──────── Dataset extract
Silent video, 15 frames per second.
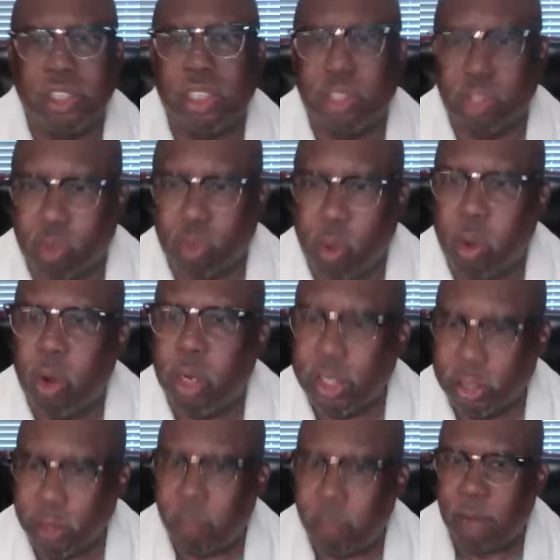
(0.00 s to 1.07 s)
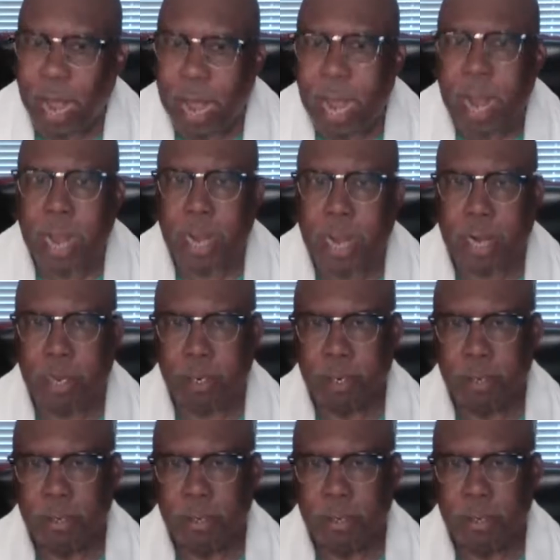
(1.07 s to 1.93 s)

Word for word: destroys the vine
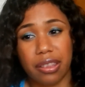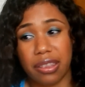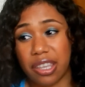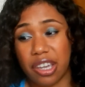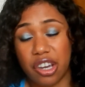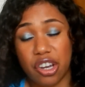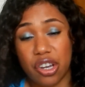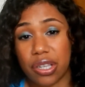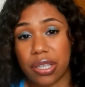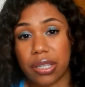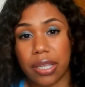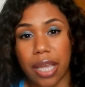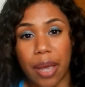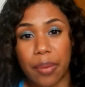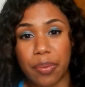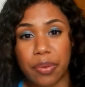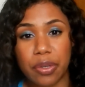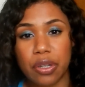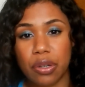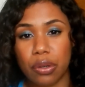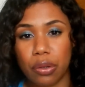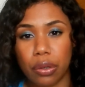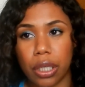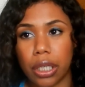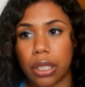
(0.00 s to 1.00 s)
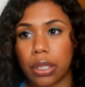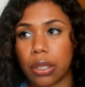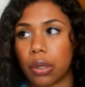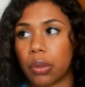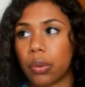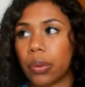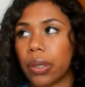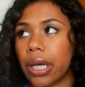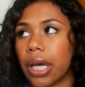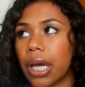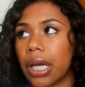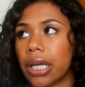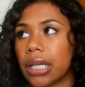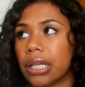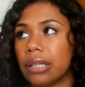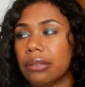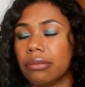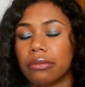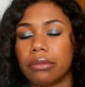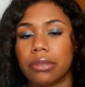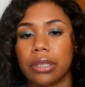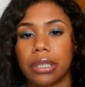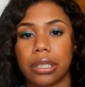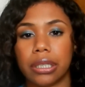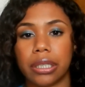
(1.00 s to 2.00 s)
there is absolutely no way I
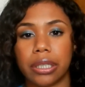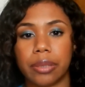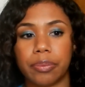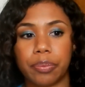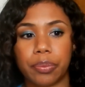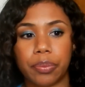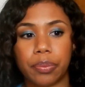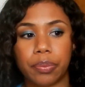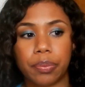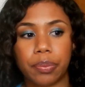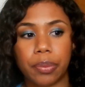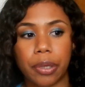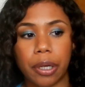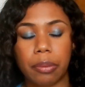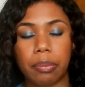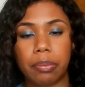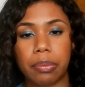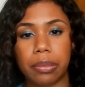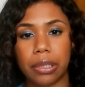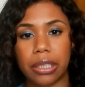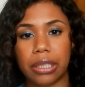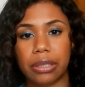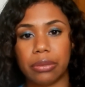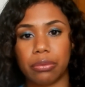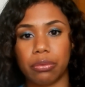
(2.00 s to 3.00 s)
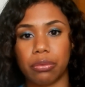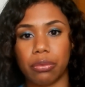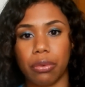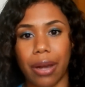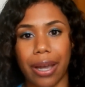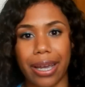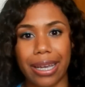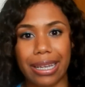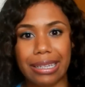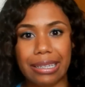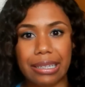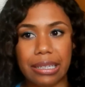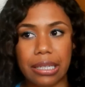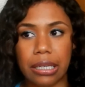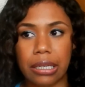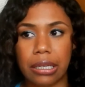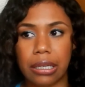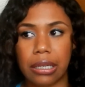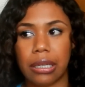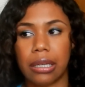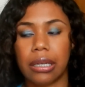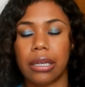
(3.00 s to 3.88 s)
can really properly write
────────────────
▶ _Work request_
Output the listing above exactly, pictures omitted.

▶ _Solution for this problem_
Silent video, 15 frames per second.
(0.00 s to 1.07 s)
(1.07 s to 1.93 s)

Word for word: destroys the vine
(0.00 s to 1.00 s)
(1.00 s to 2.00 s)
there is absolutely no way I
(2.00 s to 3.00 s)
(3.00 s to 3.88 s)
can really properly write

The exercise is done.